Она слушала его, загадочно улыбаясь.
— И вот теперь...
— А теперь мой мужчина будет любить твою женщину.
Она соскользнула пониже и, возбудив его пальцами, слегка надавила на головку. На самом кончике открылась щель. Раскрывшись до предела, она осторожно ввела в эту щель клитор и начала сокращать мышцы...
Он проснулся, почувствовав прикосновение к уху ее зубов. Еще не больно, но уже чувствительно.
— Эй! — позвал он. — Отпусти!
К уху прижались мягкие губы, зашептали:
— Ты говорил, что твоя женщина хотела меня еще до встречи со мной. Как так? Что ты знал обо мне? Откуда? Почему ты в ту ночь оказался там?
Лорд Эндрю Морвен протер продолговатые, неуловимо монголоидные глаза, улыбнулся, напружинил некрупное крепкое тело и мячиком выпрыгнул из кровати.
— Пойдем, — сказал он. — Я покажу тебе кое-что.
— Что у тебя там? — спросила она, глядя, как он старинным ключом открывает окованную железом дверь в подвал. — Камера пыток? Скелеты умученных жен и врагов? Бочонки амонтильядо?
— Свидетельства тайного порока... Погоди, я включу электричество...
Со сводчатого потолка тек мягкий свет, с голых белых стен глядели цветные прямоугольники картин.
Никакого сравнения с собранием покойного Родиона Кирилловича Мурина эта коллекция не выдерживала. Штук пятнадцать полотен, разные эпохи, страны, школы, причем кое-что Таня явно уже видела — в музеях, в художественных альбомах. Если это копии...
— Ну разумеется, копии, — словно читая ее мысли, сказал Морвен. — Единственный оригинал — вот.

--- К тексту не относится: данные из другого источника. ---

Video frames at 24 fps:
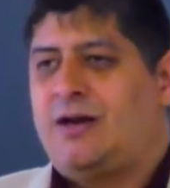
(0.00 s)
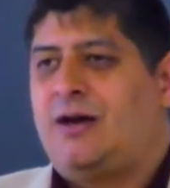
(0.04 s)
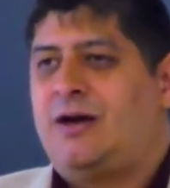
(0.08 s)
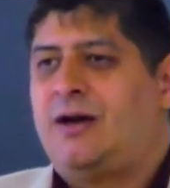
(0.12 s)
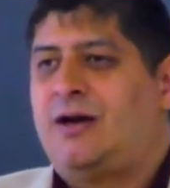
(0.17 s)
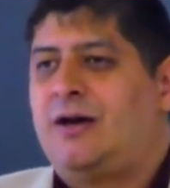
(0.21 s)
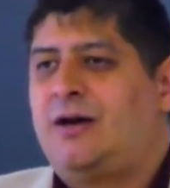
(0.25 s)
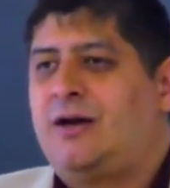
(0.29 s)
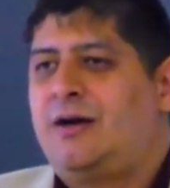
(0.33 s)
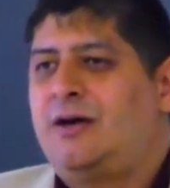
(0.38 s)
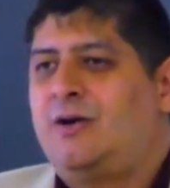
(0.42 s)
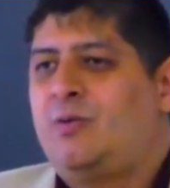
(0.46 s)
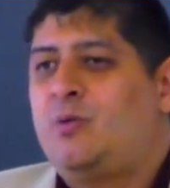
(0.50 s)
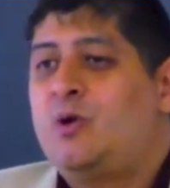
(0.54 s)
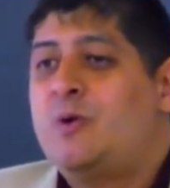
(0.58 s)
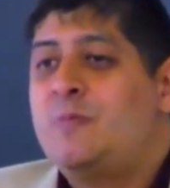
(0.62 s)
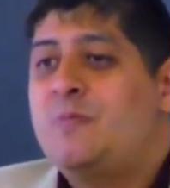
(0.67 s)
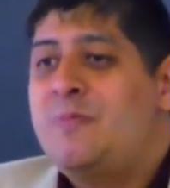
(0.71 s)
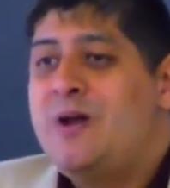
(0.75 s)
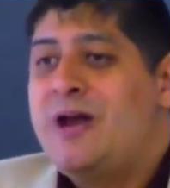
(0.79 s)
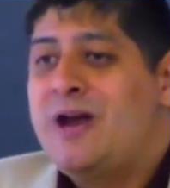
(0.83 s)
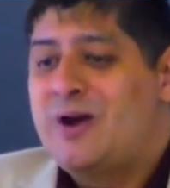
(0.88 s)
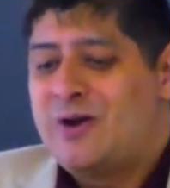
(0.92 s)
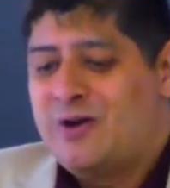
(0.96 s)
uh, where
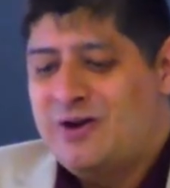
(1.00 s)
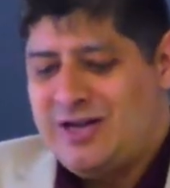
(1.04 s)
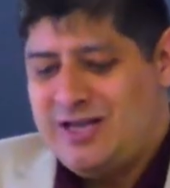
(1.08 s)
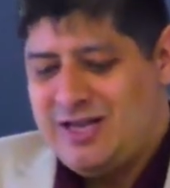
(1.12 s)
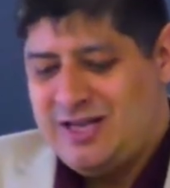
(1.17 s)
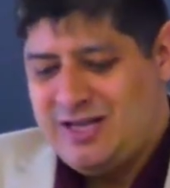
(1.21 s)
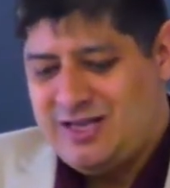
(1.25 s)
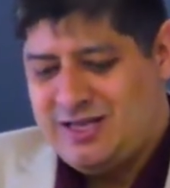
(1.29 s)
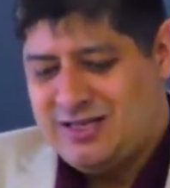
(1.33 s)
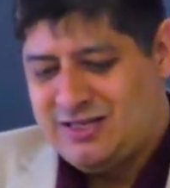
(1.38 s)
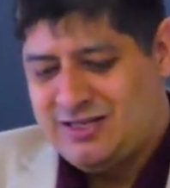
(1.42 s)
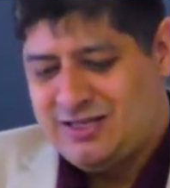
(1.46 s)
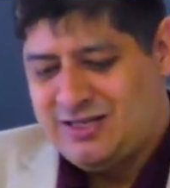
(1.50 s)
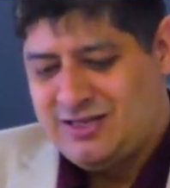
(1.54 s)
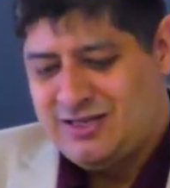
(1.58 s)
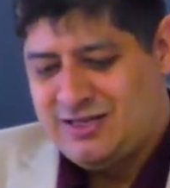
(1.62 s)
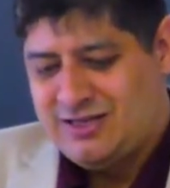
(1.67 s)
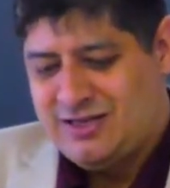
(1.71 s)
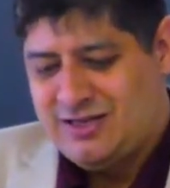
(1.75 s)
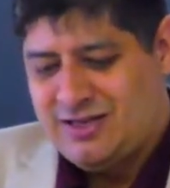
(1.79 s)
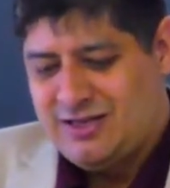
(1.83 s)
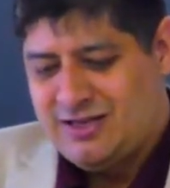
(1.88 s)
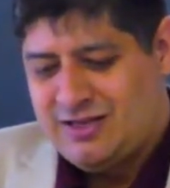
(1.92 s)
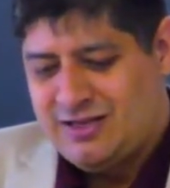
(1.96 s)
Mary
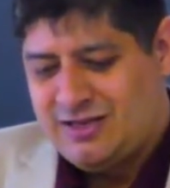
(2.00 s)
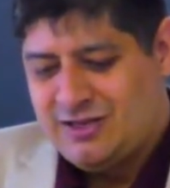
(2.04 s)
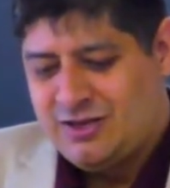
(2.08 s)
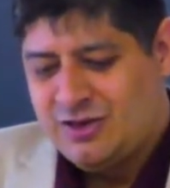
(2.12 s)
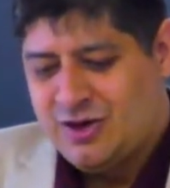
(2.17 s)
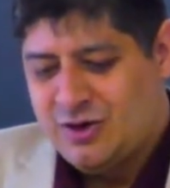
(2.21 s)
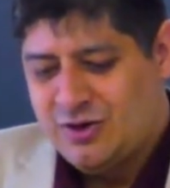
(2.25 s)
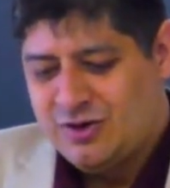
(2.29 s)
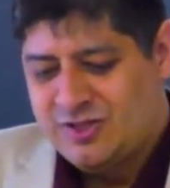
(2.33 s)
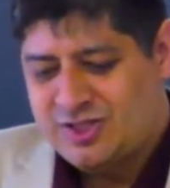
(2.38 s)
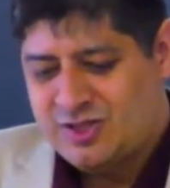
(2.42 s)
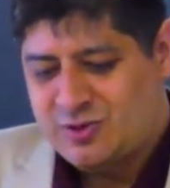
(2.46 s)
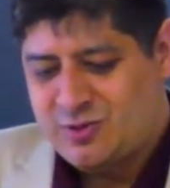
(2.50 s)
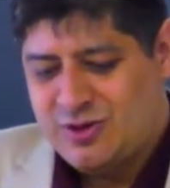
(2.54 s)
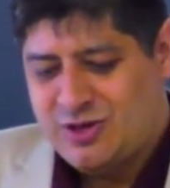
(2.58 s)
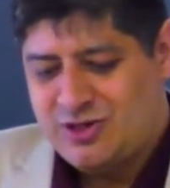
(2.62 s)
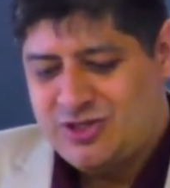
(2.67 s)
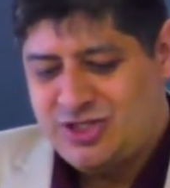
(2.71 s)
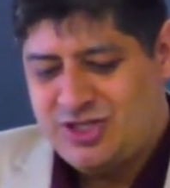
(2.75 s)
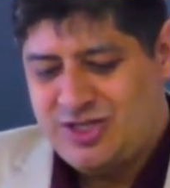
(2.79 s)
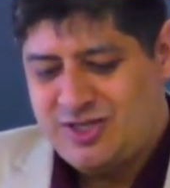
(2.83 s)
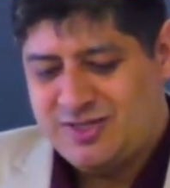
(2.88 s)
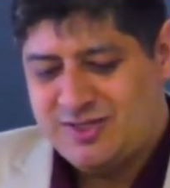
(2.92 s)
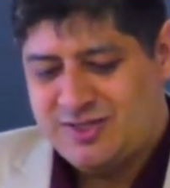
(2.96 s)
goes to
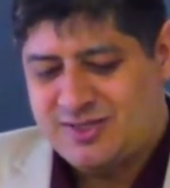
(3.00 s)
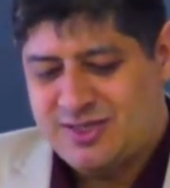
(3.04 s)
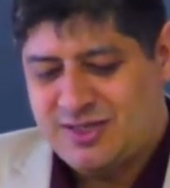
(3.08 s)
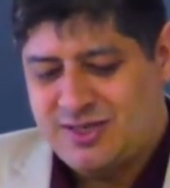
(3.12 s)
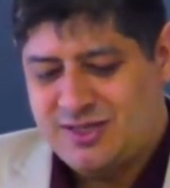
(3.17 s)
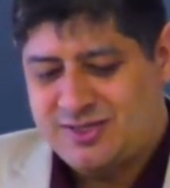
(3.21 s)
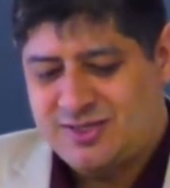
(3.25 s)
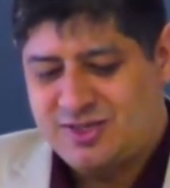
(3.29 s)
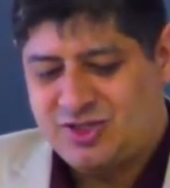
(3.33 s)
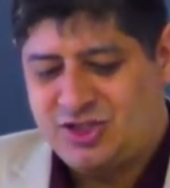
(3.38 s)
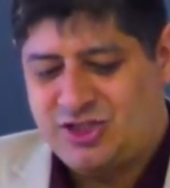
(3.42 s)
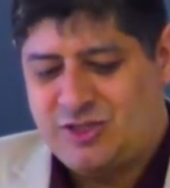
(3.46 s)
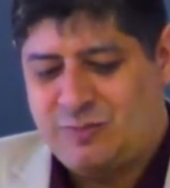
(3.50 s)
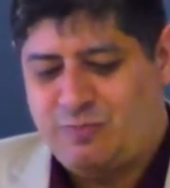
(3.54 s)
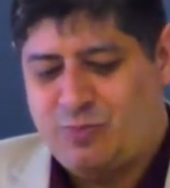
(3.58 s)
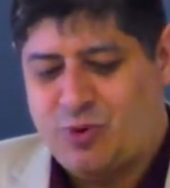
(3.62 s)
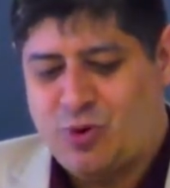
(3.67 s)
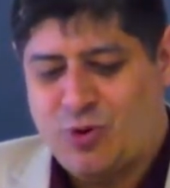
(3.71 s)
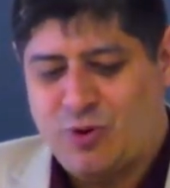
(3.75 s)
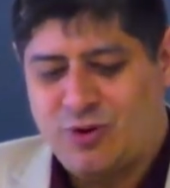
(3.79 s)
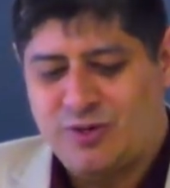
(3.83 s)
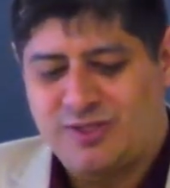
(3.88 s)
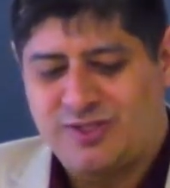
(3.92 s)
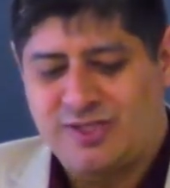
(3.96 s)
where Jesus is and she
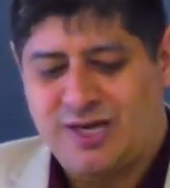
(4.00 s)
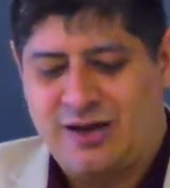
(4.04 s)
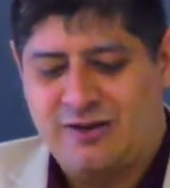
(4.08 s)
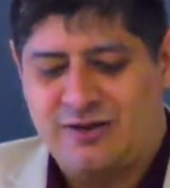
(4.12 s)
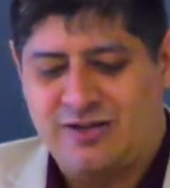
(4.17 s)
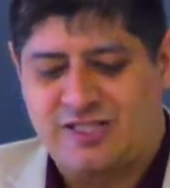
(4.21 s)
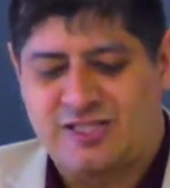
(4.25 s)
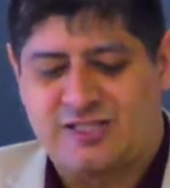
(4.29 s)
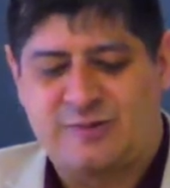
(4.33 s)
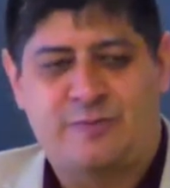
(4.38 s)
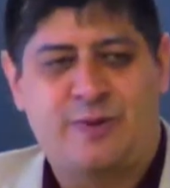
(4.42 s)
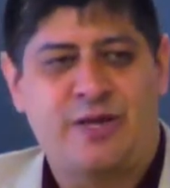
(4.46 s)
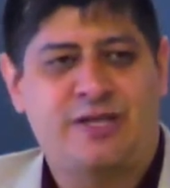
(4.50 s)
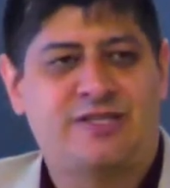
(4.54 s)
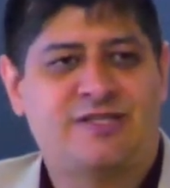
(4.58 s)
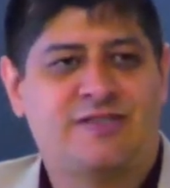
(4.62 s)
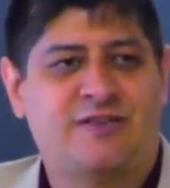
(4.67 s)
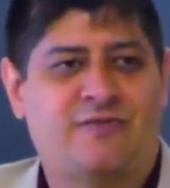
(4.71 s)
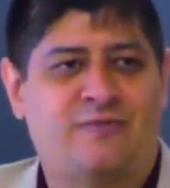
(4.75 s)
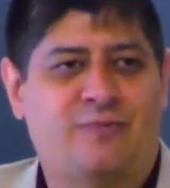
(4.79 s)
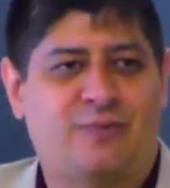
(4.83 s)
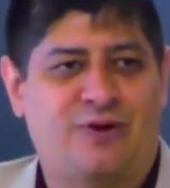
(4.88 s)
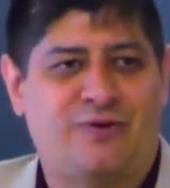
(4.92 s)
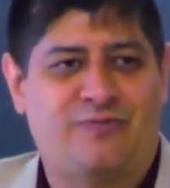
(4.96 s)
pours out
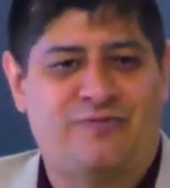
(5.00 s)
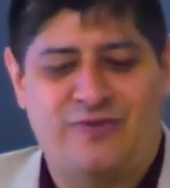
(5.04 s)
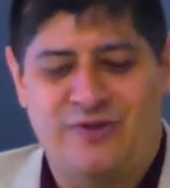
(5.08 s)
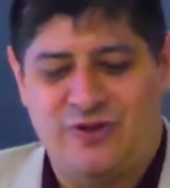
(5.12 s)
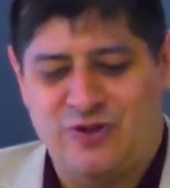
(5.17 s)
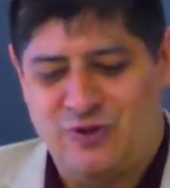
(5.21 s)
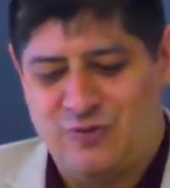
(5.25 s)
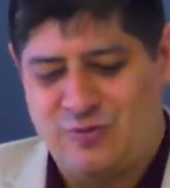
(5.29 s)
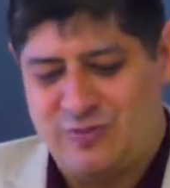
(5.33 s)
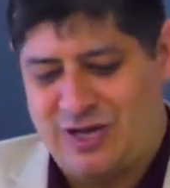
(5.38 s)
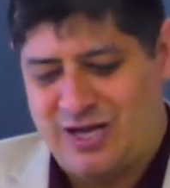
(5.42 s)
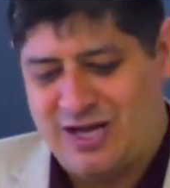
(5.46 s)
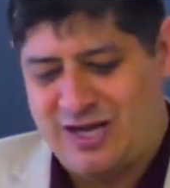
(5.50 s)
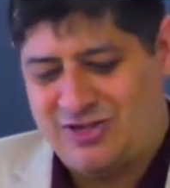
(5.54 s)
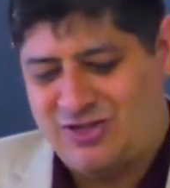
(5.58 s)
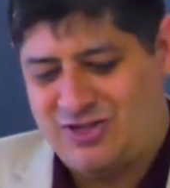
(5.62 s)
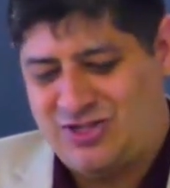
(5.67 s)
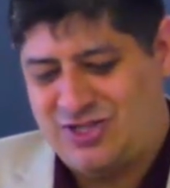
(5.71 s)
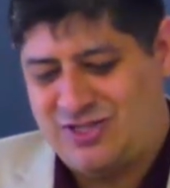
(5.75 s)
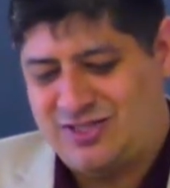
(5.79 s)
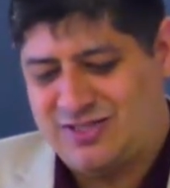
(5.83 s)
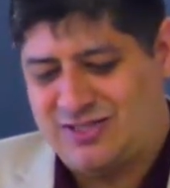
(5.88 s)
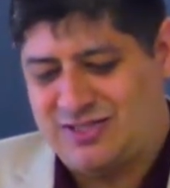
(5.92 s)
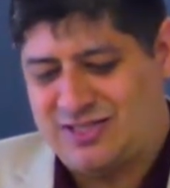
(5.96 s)
expensive perfume on
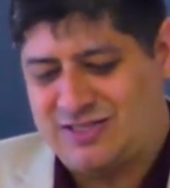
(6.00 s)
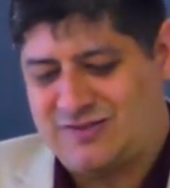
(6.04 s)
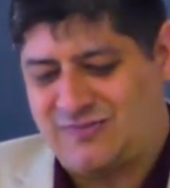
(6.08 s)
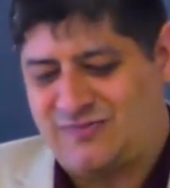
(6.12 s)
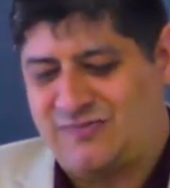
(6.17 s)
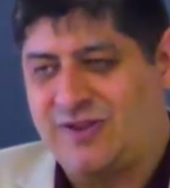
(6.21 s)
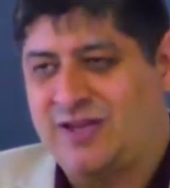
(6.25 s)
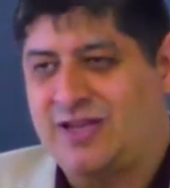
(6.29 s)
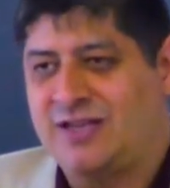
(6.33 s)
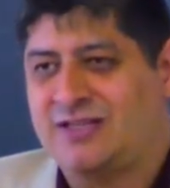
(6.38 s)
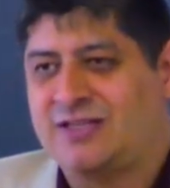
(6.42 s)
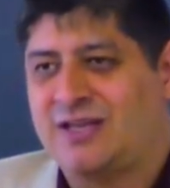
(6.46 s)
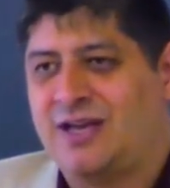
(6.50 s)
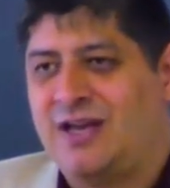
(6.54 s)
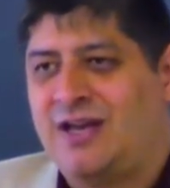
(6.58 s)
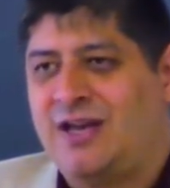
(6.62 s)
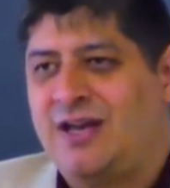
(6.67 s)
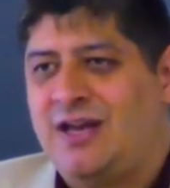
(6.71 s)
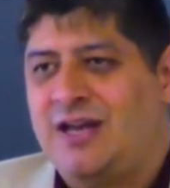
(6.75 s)
Jesus' feet.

Он ткнул в довольно посредственный, по мнению Тани, альпийский пейзажик.
— Но... но зачем?
— Видишь ли, эта скромная коллекция по-своему уникальна, и я знаю двух-трех знатоков, которые готовы были бы отдать за нее пару дюжин весьма известных и несомненно оригинальных полотен, не говоря уж о денежном эквиваленте. Но рыночная ценность не имеет для меня никакого значения — я предпочитаю другие способы размещения капитала, а это исключительно для души... Все работы, которые ты здесь видишь, принадлежат кисти одного человека — Ксавье Гризома, признанного мастера подделок. Великий был специалист, не только художник, но и замечательный химик. Состав краски, лак, грунтовка, кракелюр, даже волоски на кисточках — все было безупречно. В своих признаниях, посмертно опубликованных в Париже в начале века, он привел подробный список своих профессиональных хитростей и произведений, оставленных озадаченному потомству. Скандал был неописуемый. Но Гризом не был бы Гризомом, не оставив за собой права на последнюю шутку — больше половины работ, приведенных в его записках, никогда им не подделывались. И наоборот. Например, никто не знал, что в число его подделок входит вот эта.